Your task: Each record below must be reproduced exactly as it reads, with its images omitted.

Information provided:
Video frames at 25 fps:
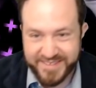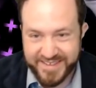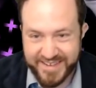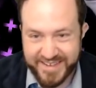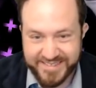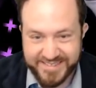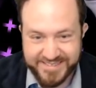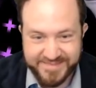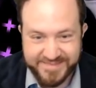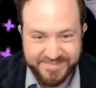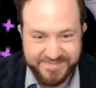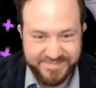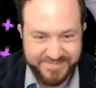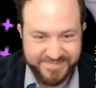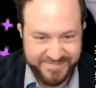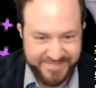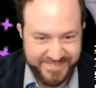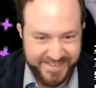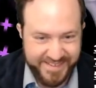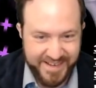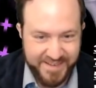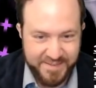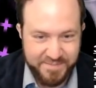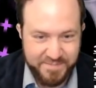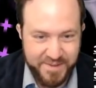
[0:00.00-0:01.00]

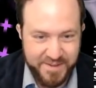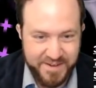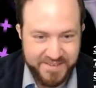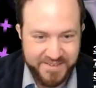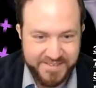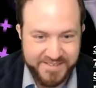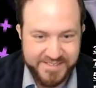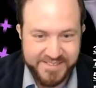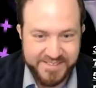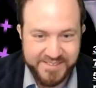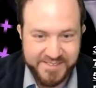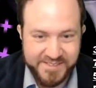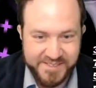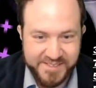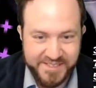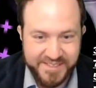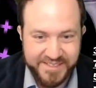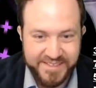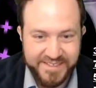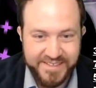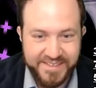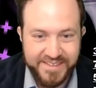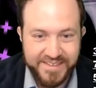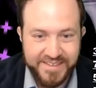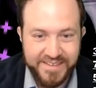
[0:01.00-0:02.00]
got, got Pirates Energy.
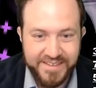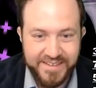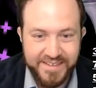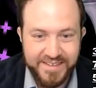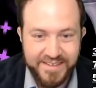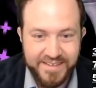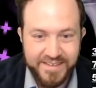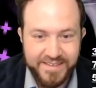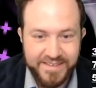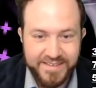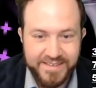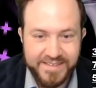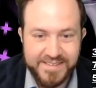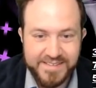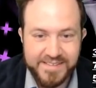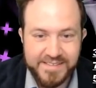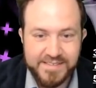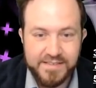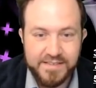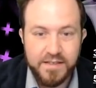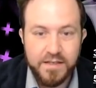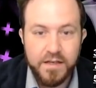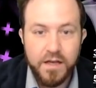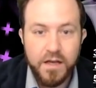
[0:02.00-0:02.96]
And this is...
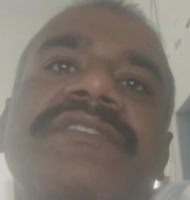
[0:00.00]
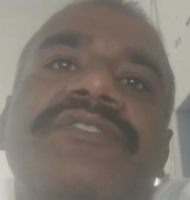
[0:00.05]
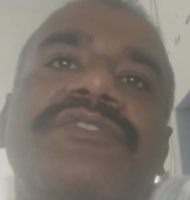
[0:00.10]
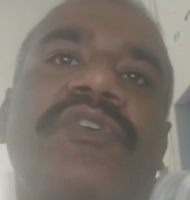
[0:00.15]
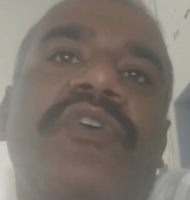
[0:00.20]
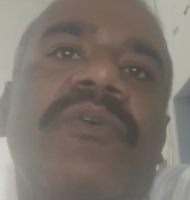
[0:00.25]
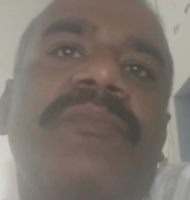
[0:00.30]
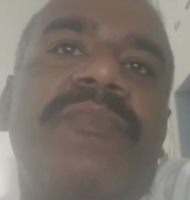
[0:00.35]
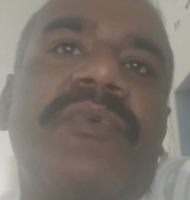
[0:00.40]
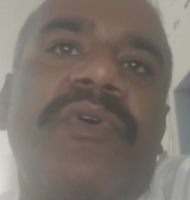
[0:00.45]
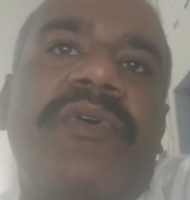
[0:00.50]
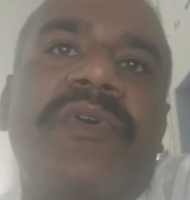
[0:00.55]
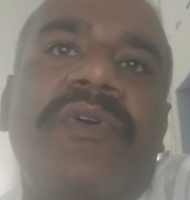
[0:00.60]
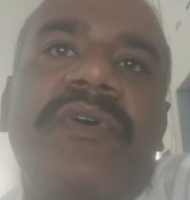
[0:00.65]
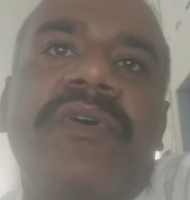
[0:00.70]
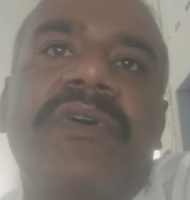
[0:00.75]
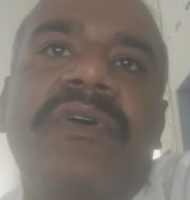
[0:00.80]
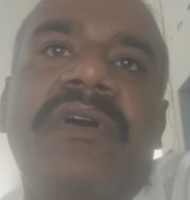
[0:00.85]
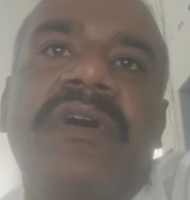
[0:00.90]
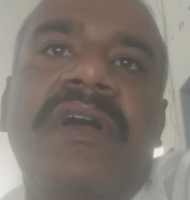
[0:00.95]
joe
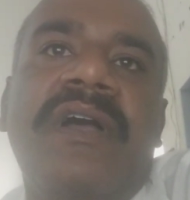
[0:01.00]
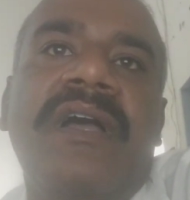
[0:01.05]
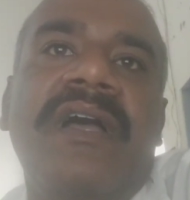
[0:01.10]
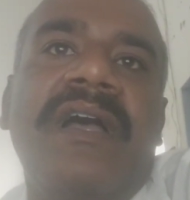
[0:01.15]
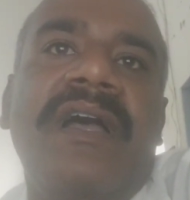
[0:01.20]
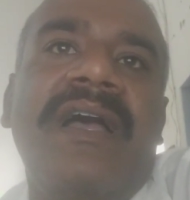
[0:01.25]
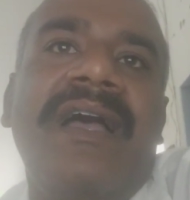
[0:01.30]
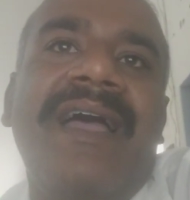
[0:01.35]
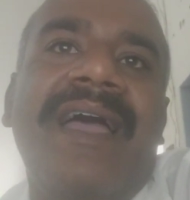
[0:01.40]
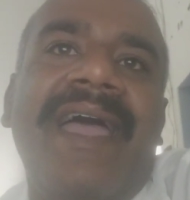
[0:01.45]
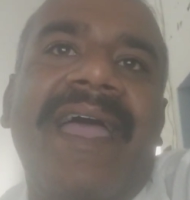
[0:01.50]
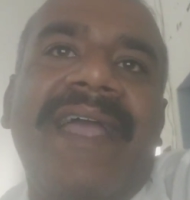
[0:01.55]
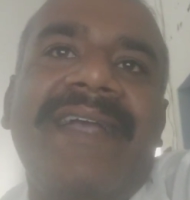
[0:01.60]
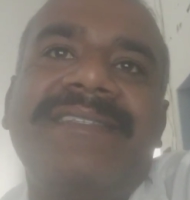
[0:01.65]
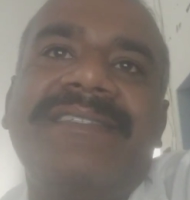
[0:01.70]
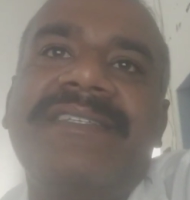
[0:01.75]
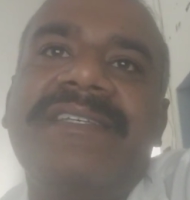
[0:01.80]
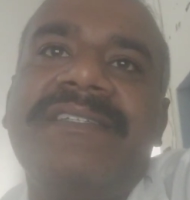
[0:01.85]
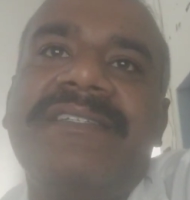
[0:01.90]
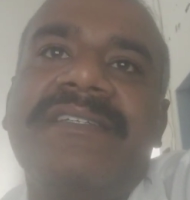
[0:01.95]
burrow
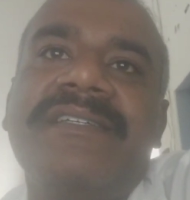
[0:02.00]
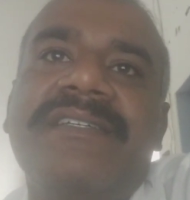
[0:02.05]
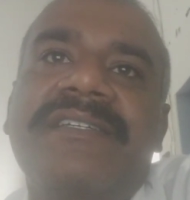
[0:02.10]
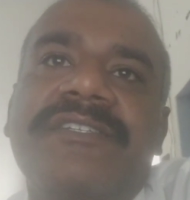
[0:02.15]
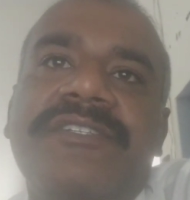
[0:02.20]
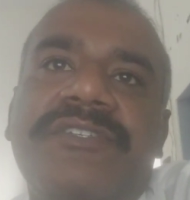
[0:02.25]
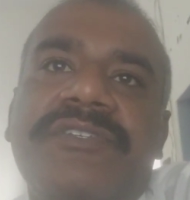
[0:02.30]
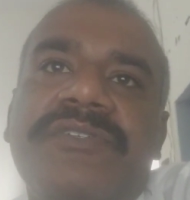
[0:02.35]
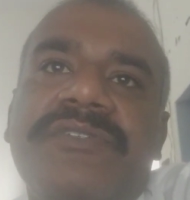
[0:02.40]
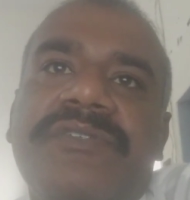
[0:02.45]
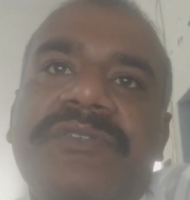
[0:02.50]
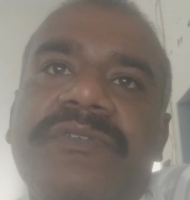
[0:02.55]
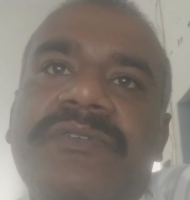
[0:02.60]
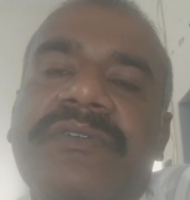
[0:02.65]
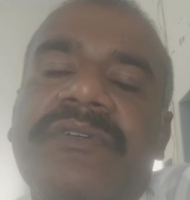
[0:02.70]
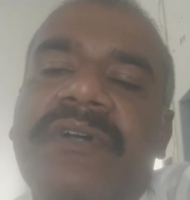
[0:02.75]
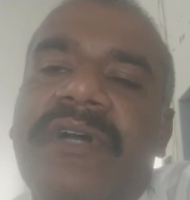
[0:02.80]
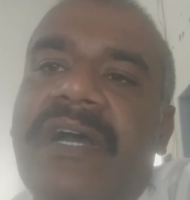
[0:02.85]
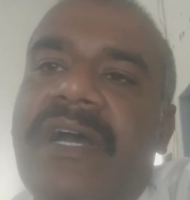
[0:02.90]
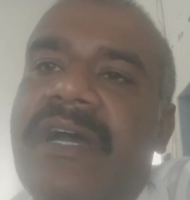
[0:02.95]
exit due to
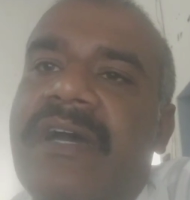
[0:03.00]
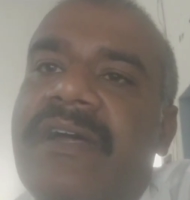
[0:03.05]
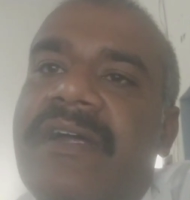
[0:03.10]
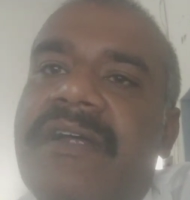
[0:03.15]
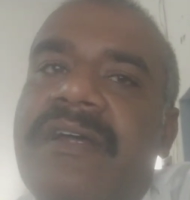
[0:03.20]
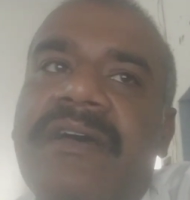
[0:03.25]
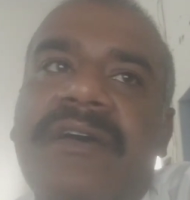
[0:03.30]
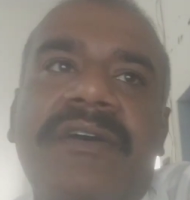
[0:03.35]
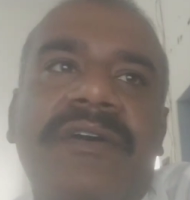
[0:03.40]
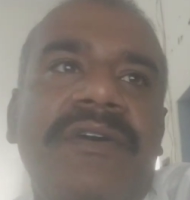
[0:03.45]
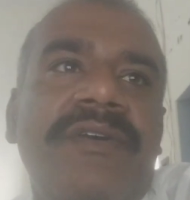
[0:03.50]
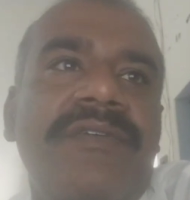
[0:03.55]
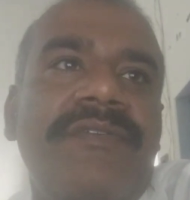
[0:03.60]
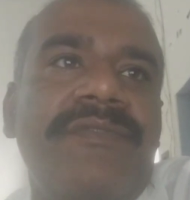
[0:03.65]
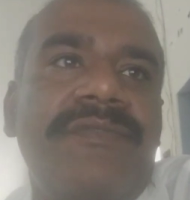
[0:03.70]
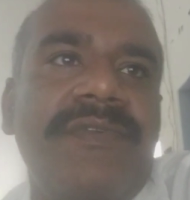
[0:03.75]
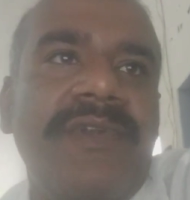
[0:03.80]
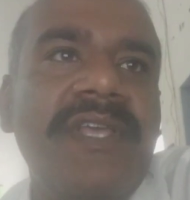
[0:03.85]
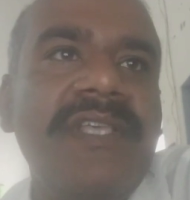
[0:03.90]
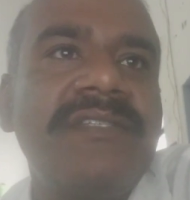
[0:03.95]
a
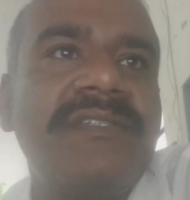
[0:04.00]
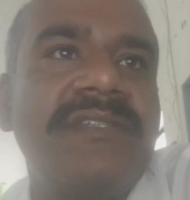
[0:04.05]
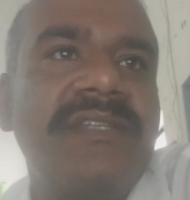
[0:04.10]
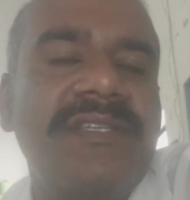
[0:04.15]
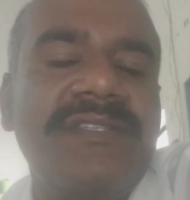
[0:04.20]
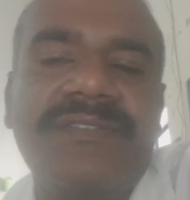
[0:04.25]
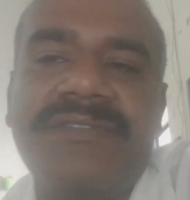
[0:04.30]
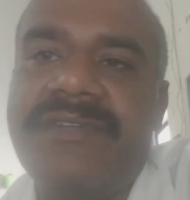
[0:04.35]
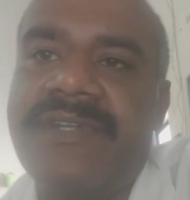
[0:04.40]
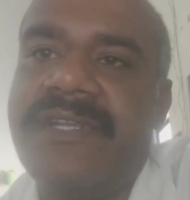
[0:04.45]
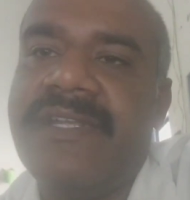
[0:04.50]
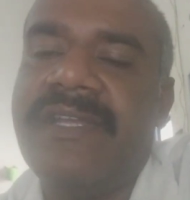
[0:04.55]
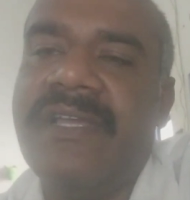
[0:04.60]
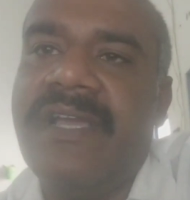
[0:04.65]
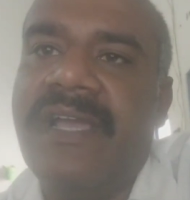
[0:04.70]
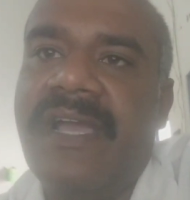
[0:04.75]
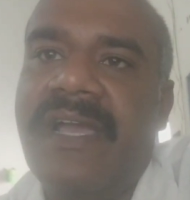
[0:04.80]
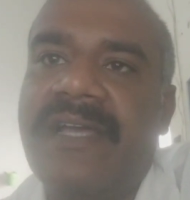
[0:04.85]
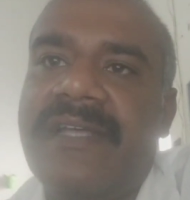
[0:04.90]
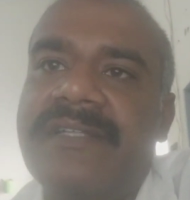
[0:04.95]
wrist injury
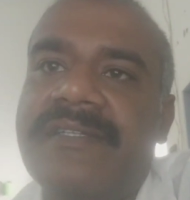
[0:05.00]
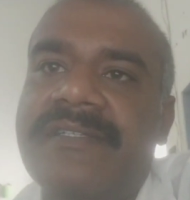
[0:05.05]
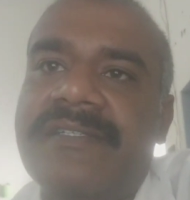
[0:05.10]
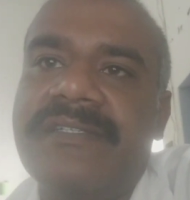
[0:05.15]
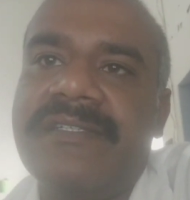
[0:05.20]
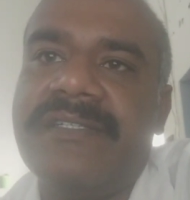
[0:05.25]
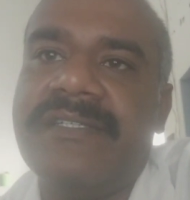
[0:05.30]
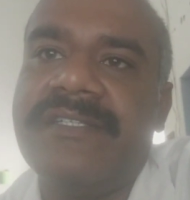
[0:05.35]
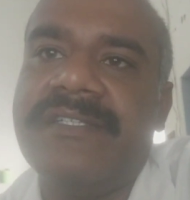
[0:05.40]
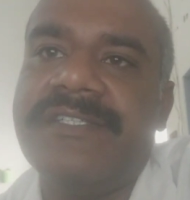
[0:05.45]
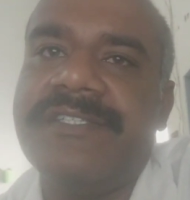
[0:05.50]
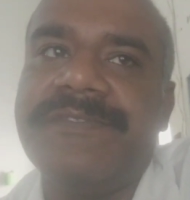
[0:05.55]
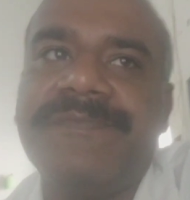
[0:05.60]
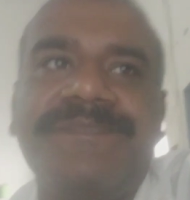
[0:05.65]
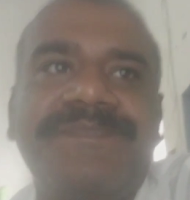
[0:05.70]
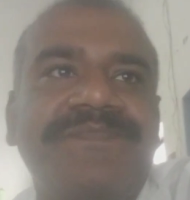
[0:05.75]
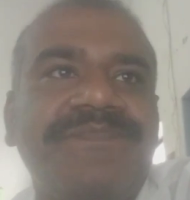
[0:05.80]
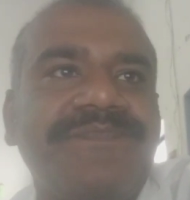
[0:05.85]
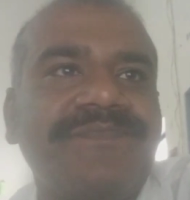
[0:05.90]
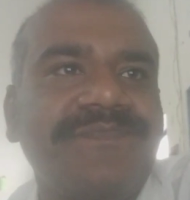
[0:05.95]
and uh,
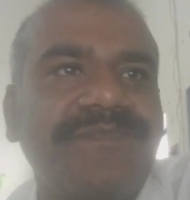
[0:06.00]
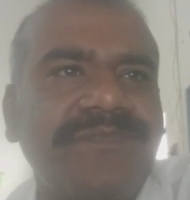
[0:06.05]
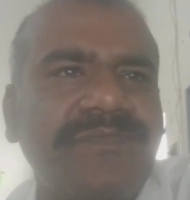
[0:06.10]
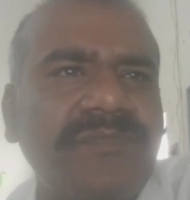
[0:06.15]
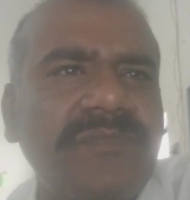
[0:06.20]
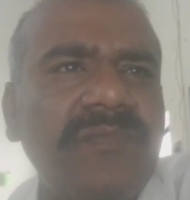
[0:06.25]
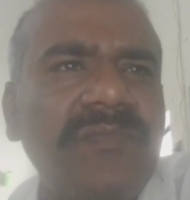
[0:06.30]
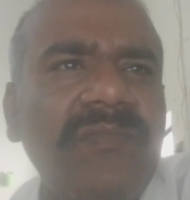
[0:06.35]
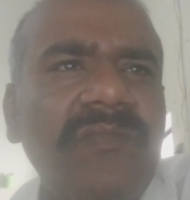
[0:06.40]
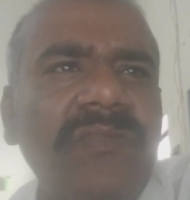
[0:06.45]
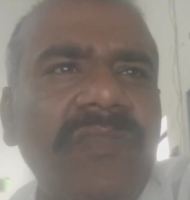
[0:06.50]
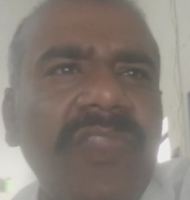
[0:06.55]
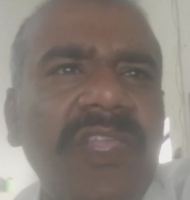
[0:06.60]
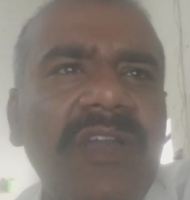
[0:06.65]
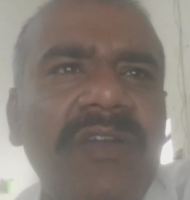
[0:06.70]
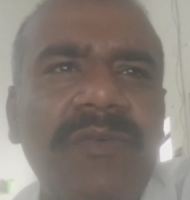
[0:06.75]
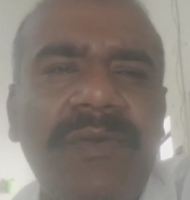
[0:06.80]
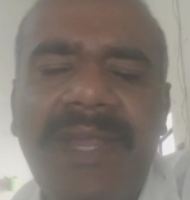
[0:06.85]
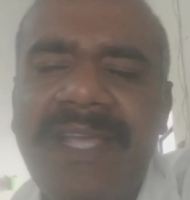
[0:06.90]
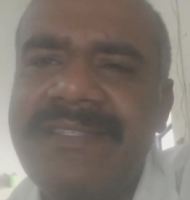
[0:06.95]

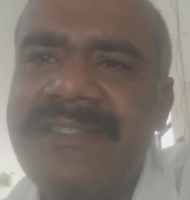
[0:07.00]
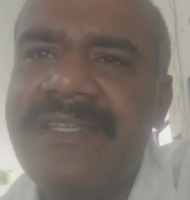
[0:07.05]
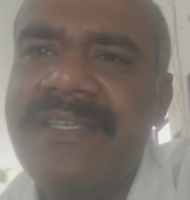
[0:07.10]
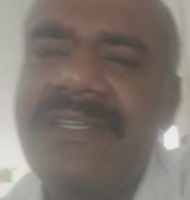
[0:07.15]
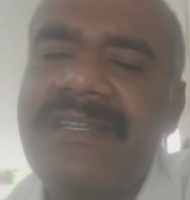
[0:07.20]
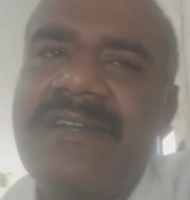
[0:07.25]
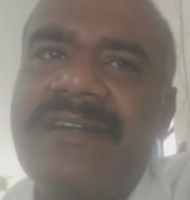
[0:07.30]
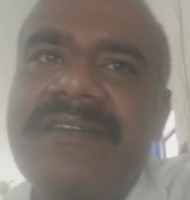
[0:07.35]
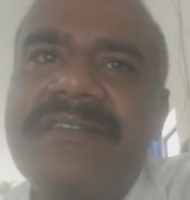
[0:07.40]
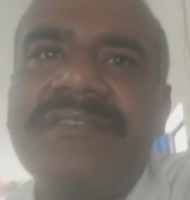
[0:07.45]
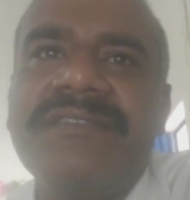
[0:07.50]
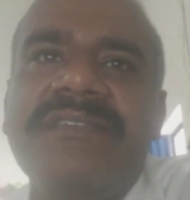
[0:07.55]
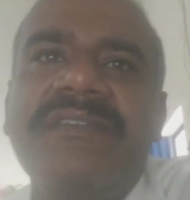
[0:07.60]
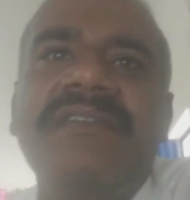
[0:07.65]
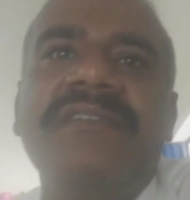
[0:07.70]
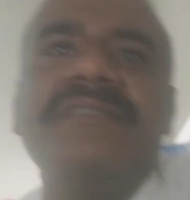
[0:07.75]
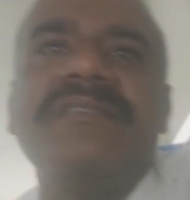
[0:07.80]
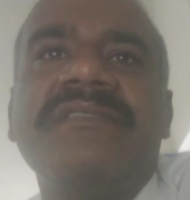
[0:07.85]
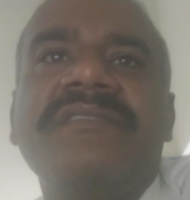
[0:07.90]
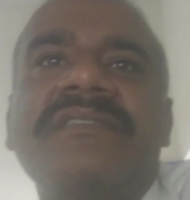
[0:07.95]
raising
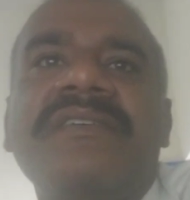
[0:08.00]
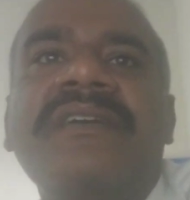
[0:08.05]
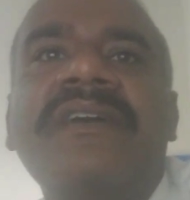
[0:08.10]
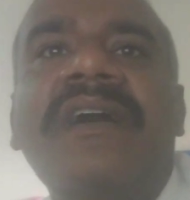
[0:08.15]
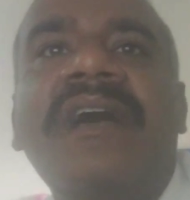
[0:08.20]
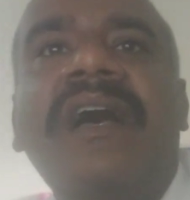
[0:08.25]
concerns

Expected answer:
Video frames at 25 fps:
[0:00.00-0:01.00]

[0:01.00-0:02.00]
got, got Pirates Energy.
[0:02.00-0:02.96]
And this is...
[0:00.00]
[0:00.05]
[0:00.10]
[0:00.15]
[0:00.20]
[0:00.25]
[0:00.30]
[0:00.35]
[0:00.40]
[0:00.45]
[0:00.50]
[0:00.55]
[0:00.60]
[0:00.65]
[0:00.70]
[0:00.75]
[0:00.80]
[0:00.85]
[0:00.90]
[0:00.95]
joe
[0:01.00]
[0:01.05]
[0:01.10]
[0:01.15]
[0:01.20]
[0:01.25]
[0:01.30]
[0:01.35]
[0:01.40]
[0:01.45]
[0:01.50]
[0:01.55]
[0:01.60]
[0:01.65]
[0:01.70]
[0:01.75]
[0:01.80]
[0:01.85]
[0:01.90]
[0:01.95]
burrow
[0:02.00]
[0:02.05]
[0:02.10]
[0:02.15]
[0:02.20]
[0:02.25]
[0:02.30]
[0:02.35]
[0:02.40]
[0:02.45]
[0:02.50]
[0:02.55]
[0:02.60]
[0:02.65]
[0:02.70]
[0:02.75]
[0:02.80]
[0:02.85]
[0:02.90]
[0:02.95]
exit due to
[0:03.00]
[0:03.05]
[0:03.10]
[0:03.15]
[0:03.20]
[0:03.25]
[0:03.30]
[0:03.35]
[0:03.40]
[0:03.45]
[0:03.50]
[0:03.55]
[0:03.60]
[0:03.65]
[0:03.70]
[0:03.75]
[0:03.80]
[0:03.85]
[0:03.90]
[0:03.95]
a
[0:04.00]
[0:04.05]
[0:04.10]
[0:04.15]
[0:04.20]
[0:04.25]
[0:04.30]
[0:04.35]
[0:04.40]
[0:04.45]
[0:04.50]
[0:04.55]
[0:04.60]
[0:04.65]
[0:04.70]
[0:04.75]
[0:04.80]
[0:04.85]
[0:04.90]
[0:04.95]
wrist injury
[0:05.00]
[0:05.05]
[0:05.10]
[0:05.15]
[0:05.20]
[0:05.25]
[0:05.30]
[0:05.35]
[0:05.40]
[0:05.45]
[0:05.50]
[0:05.55]
[0:05.60]
[0:05.65]
[0:05.70]
[0:05.75]
[0:05.80]
[0:05.85]
[0:05.90]
[0:05.95]
and uh,
[0:06.00]
[0:06.05]
[0:06.10]
[0:06.15]
[0:06.20]
[0:06.25]
[0:06.30]
[0:06.35]
[0:06.40]
[0:06.45]
[0:06.50]
[0:06.55]
[0:06.60]
[0:06.65]
[0:06.70]
[0:06.75]
[0:06.80]
[0:06.85]
[0:06.90]
[0:06.95]

[0:07.00]
[0:07.05]
[0:07.10]
[0:07.15]
[0:07.20]
[0:07.25]
[0:07.30]
[0:07.35]
[0:07.40]
[0:07.45]
[0:07.50]
[0:07.55]
[0:07.60]
[0:07.65]
[0:07.70]
[0:07.75]
[0:07.80]
[0:07.85]
[0:07.90]
[0:07.95]
raising
[0:08.00]
[0:08.05]
[0:08.10]
[0:08.15]
[0:08.20]
[0:08.25]
concerns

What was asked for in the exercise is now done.